Они перешли к акварелям. Их было много. Линии извивались, краски буйствовали. Картины притягивали фантастичностью, нарочитой изощренностью замысла. Браницкий вспомнил застрявшие в памяти стихи Василия Каменского:

Чаятся чайки.
Воронятся вороны.
Солнится солнце,
Заятся зайки.
По воде на солнцепути
Веселится душа,
И разгульнодень
Деннится невтерпеж.

— Как называется вот эта… картина?

— А какое название дали бы вы?

— Ну… «Восход Солнца на Венере», — в шутку сказал Браницкий.

— Так оно и есть, — кивнул художник.

— Вы это серьезно?

— Разумеется, кто-то другой даст картине свое название, скажем «Кипящие страсти» или «Туман над Ориноко». Ну и что? Когда вы слушаете симфонию, то вкладываете в нее свое «я» и музыка звучит для вас иначе, чем для вашего соседа и для самого композитора. У вас свои ассоциации, свой строй мыслей, словом, свой неповторимый ум. Абстракция дает ему пищу для творчества…

— А как же с объективным отображением реальности?

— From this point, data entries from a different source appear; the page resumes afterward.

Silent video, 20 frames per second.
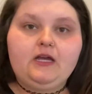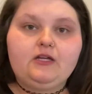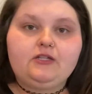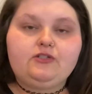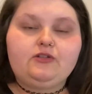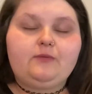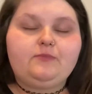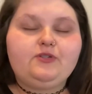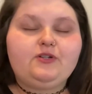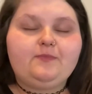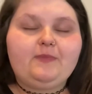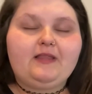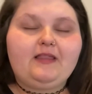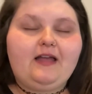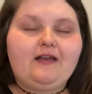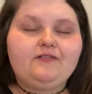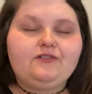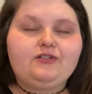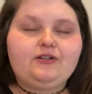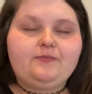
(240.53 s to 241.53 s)
So I'm doing my
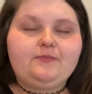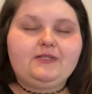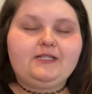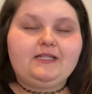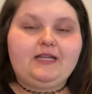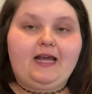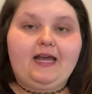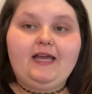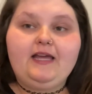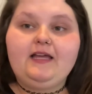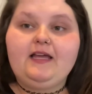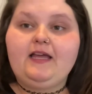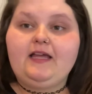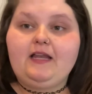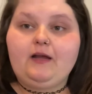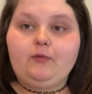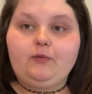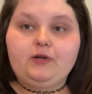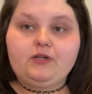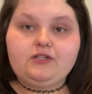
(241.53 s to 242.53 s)
live stream tonight
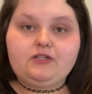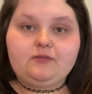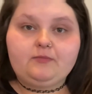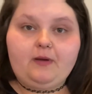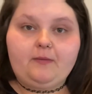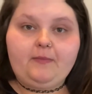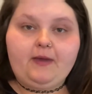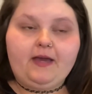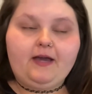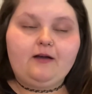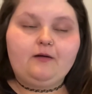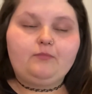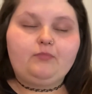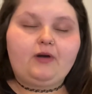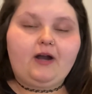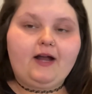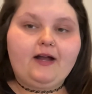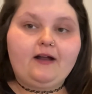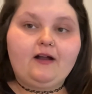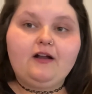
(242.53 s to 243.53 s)
and I want to do my makeup
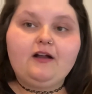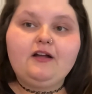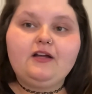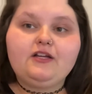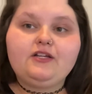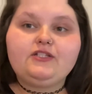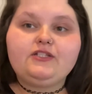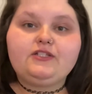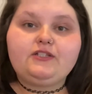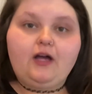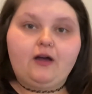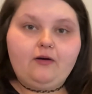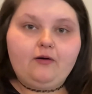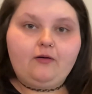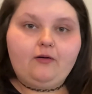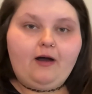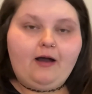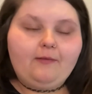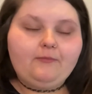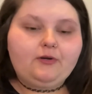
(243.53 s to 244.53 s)
prior.
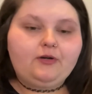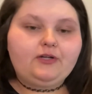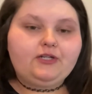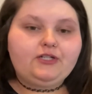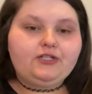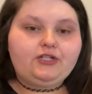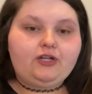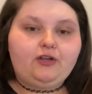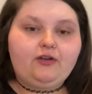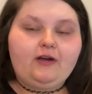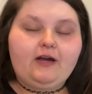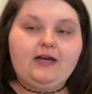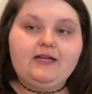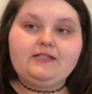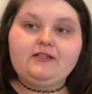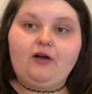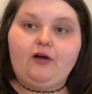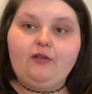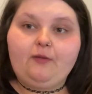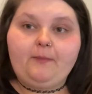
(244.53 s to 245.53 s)
So I'm going to show you guys
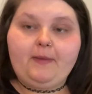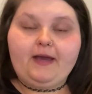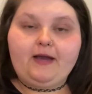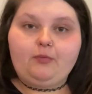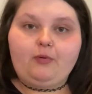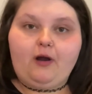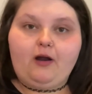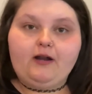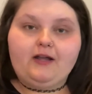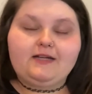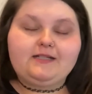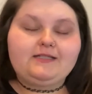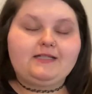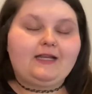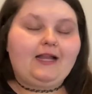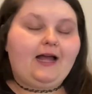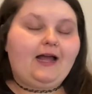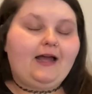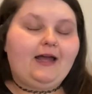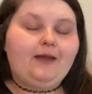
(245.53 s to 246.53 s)
all the makeup products that
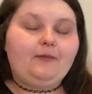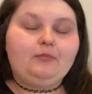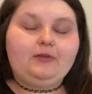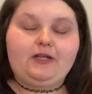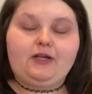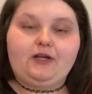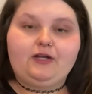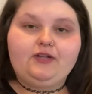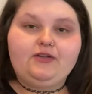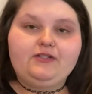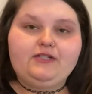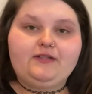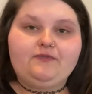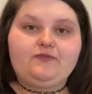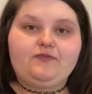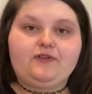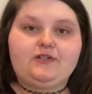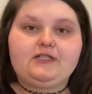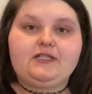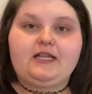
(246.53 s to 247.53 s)
I plan on using
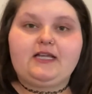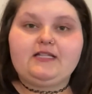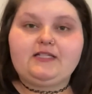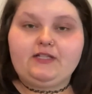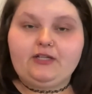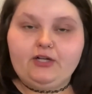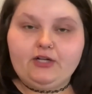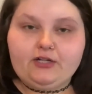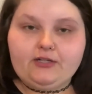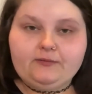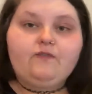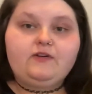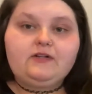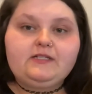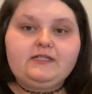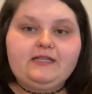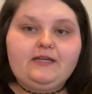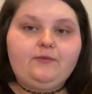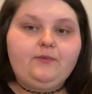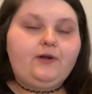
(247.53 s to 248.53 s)
for today's look. First
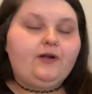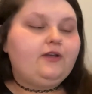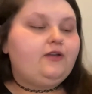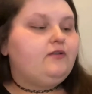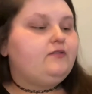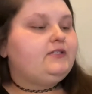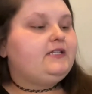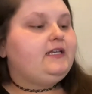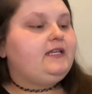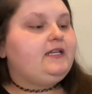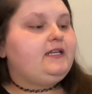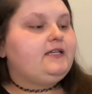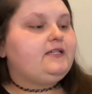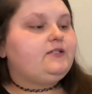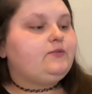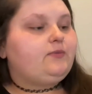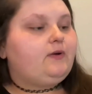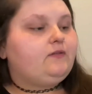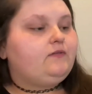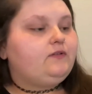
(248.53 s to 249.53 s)
thing we're using is
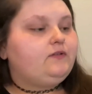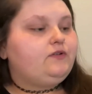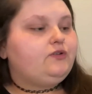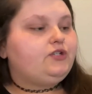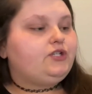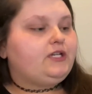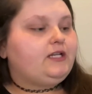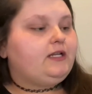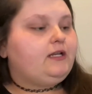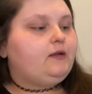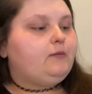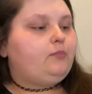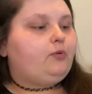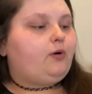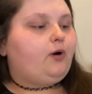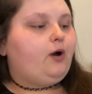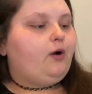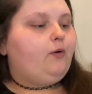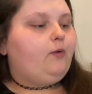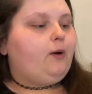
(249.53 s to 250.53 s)
Revolution
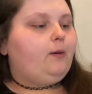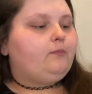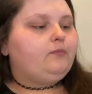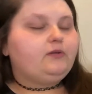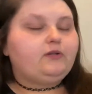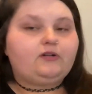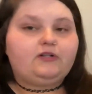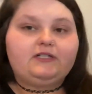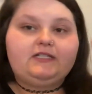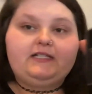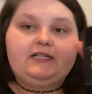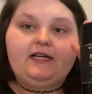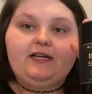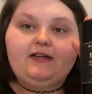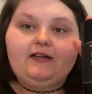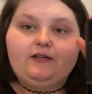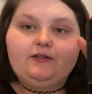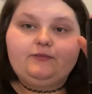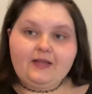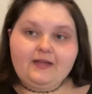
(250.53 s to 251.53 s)
Pro Blur
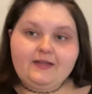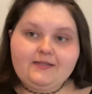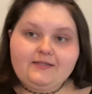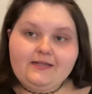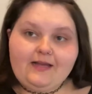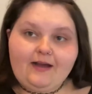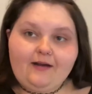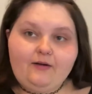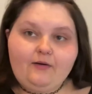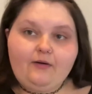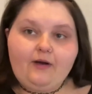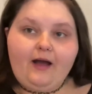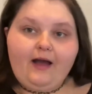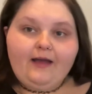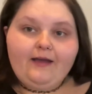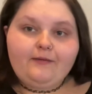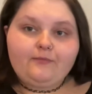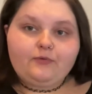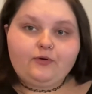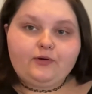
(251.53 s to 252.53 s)
Stick. Now I
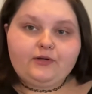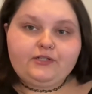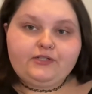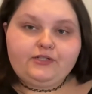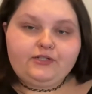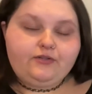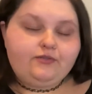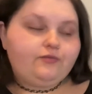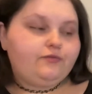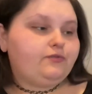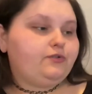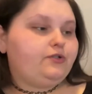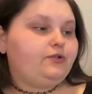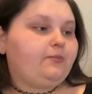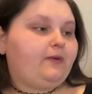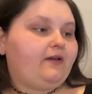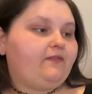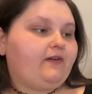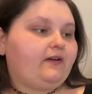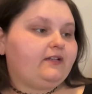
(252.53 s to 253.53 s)
am going to do
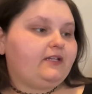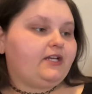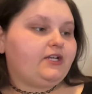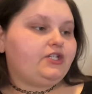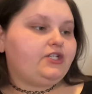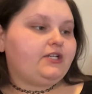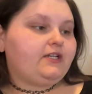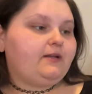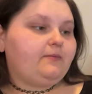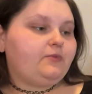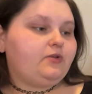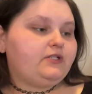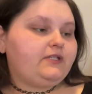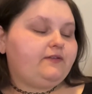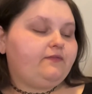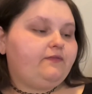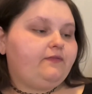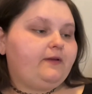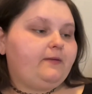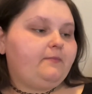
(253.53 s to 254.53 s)
my foundation. I'm using
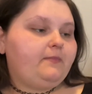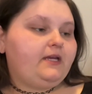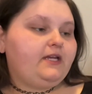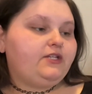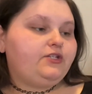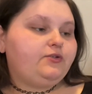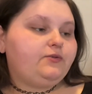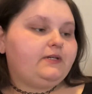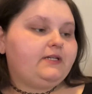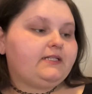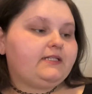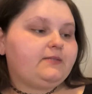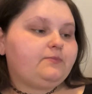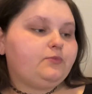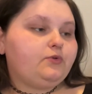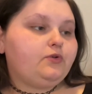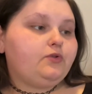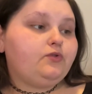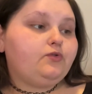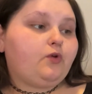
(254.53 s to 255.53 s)
Fit Me Dewing
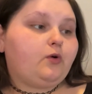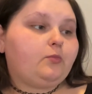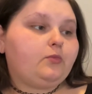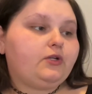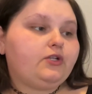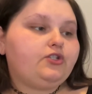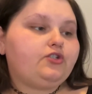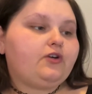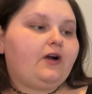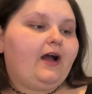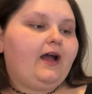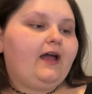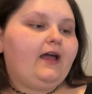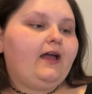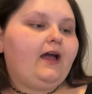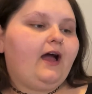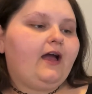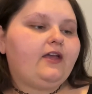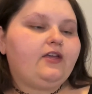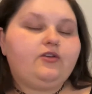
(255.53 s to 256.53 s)
Smooth Normal to Dry.
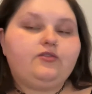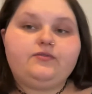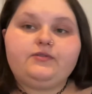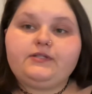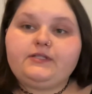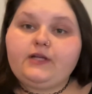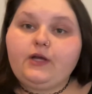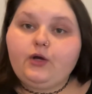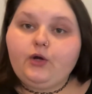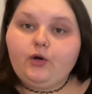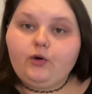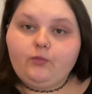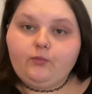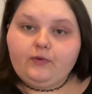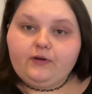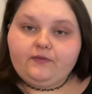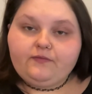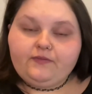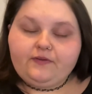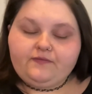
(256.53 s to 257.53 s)
I use
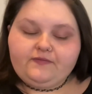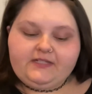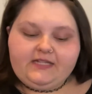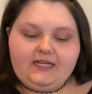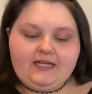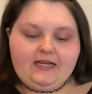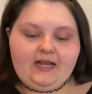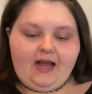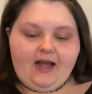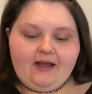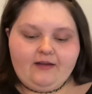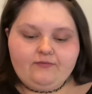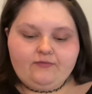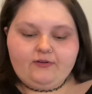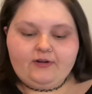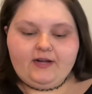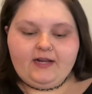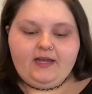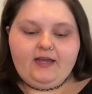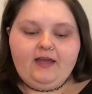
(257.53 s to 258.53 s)
115
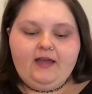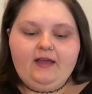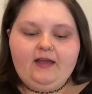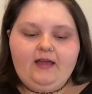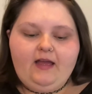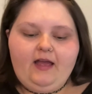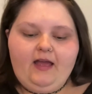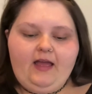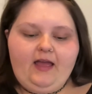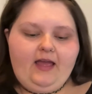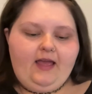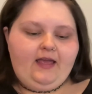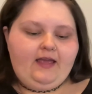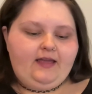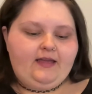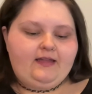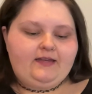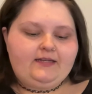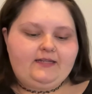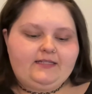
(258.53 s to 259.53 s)
Ivory
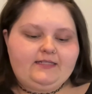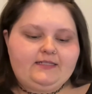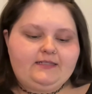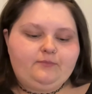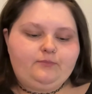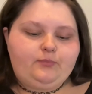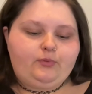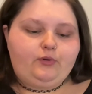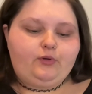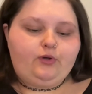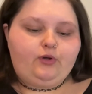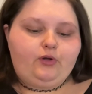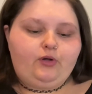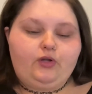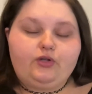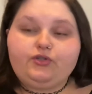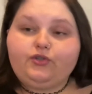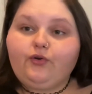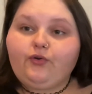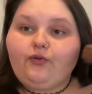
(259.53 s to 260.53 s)
and a
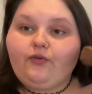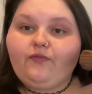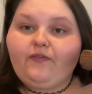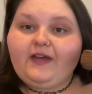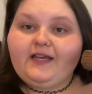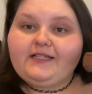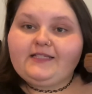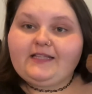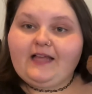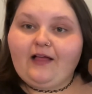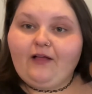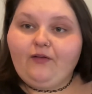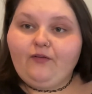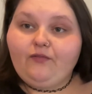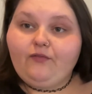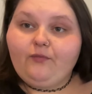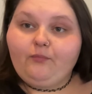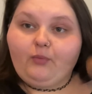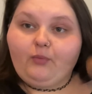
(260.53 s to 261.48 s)
simple Total Face e.l.f.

— Воспользуйтесь фотоаппаратом, не доверяйте глазам. Классический пример: когда Ренуар показал одну из своих картин Сислею, тот воскликнул: «Ты с ума сошел! Что за мысль писать деревья синими, а землю лиловой?» Но Ренуар изобразил их такими, какими видел, — в кажущемся цвете, изменившемся от игры световых лучей. Кстати, сегодня это уже никого не шокирует.

— Какое может быть сравнение: импрессионизм и абстракционизм?

Художник усмехнулся.

— Вот ведь как бывает! В семидесятых годах девятнадцатого века умные люди высмеивали «мазил-импрессионистов, которые и сами не способны отличить, где верх, а где низ полотен, малюемых ими на глазах у публики». А в шестидесятых годах двадцатого не менее умные люди восторженно восхваляют импрессионистов и высмеивают «мазил-абстракционистов»!